One of the more important scientific theories regarding sports and sports training, is the one of perception-action coupling, and affordances. This is what Kevin De Bruyne (and every other human moving) proved with his game-capsizing goal at Saint James’ Park.
Perception-Action is a theory that believes perception (capturing stimuli from the environment) and action (response) are closely related. Affordance is the opportunity or possibility for actions that are perceived by (in this case) humans.
When a cat sees a box, they perceives the affordance of being able to go sit in that box. When you see a football, you perceive the affordance of being able to kick it. You won’t come to the same outcome if it’s a rock.
In sports, and especially team sports, and especially football, where there are so many players involved, with unlimited degrees of freedom (you’re free to go anywhere on the pitch), perception-action and correct judgment of affordances is crucial.

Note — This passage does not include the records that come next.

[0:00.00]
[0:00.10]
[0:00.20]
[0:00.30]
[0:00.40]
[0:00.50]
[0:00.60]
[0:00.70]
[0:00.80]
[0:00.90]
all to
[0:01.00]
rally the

For the absolute peak of footballers that “run” the game, the speed at which one can perceive and act is the game changer.
When the defender between the ball and the goal opens the window by opening their legs, De Bruyne is faster to perceive and act upon this affordance.

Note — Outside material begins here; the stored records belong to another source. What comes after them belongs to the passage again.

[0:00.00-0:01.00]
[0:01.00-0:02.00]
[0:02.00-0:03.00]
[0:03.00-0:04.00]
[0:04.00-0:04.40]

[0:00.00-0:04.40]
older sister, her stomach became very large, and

From his interview with Play Sports;
“I see Schär trying to make himself as large as possible because it’s actually 1vs1. In my thoughts, his legs are widely open.”
Affordance is scaling the environment (shot location, goalkeeper, Schär, the ball’s speed, …) to yourself (the individual). The balance is weighed; can I afford this? Actions in football and all team sports are consequences of that perception.
When asked whether the ball goes through the legs intentionally or with luck;
“It is not coincidence, it’s done consciously.“
“It’s because of that, I hit it with my inside foot, I try to shoot it with precision. On power, it doesn’t work.“
The perception of Schär’s movement, how a strike with the inside foot will offset the goalkeeper’s movement, and the immediate action-response, scaled to his individual affordance (can I do this?), is what makes the Kevin De Bruyne’s of sports stand out.
Most other players, if they have the individual brilliance and afford they have it, and if they perceive that environment, still don’t act upon it because perception-action for Kevin occurs in split seconds.
This blog does not exist to micro-analyse a football goal, this is possible to do with any moving action on or off a football pitch, but rather to underline the existence of affordances, and why it is crucial to incorporate them in training footballers.
Training implications
Football training (except for a very limited portion of it) should be realistic to the game one trains for.
Lionel Messi does not dribble past the Getafe team in 2007 by imagining they were fluorescent yellow cones. Unopposed training, where the only (f)actors are cones, a ball and yourself, is where players can warm up or learn new skills (passing inside foot, overstep, …), but it is not where they learn to play in a game.
The game is made up of scaling affordances, which is only taught in realistic, opposed scenarios. A winger does not score top-bins in a Premier League game because they did it ten times versus a cone and a goalkeeper during the week, they do so when opposed to defenders, and scaling affordances to create the shot.
The essence of opposed sports is forever perceiving the intent of the opponent; with the best players doing this faster, and acting upon it faster, with more expansive individual qualities.
Football training, should therefore stimulate the scaling of affordance. Not only the individual constraints (which qualities do I possess) but also the environmental constraints (what does my environment afford).
This is possible by crafting the right situations through delivering competitive exercises (opposed), and implementing learning moments to teach what is important to perceive and let them discover what is possible.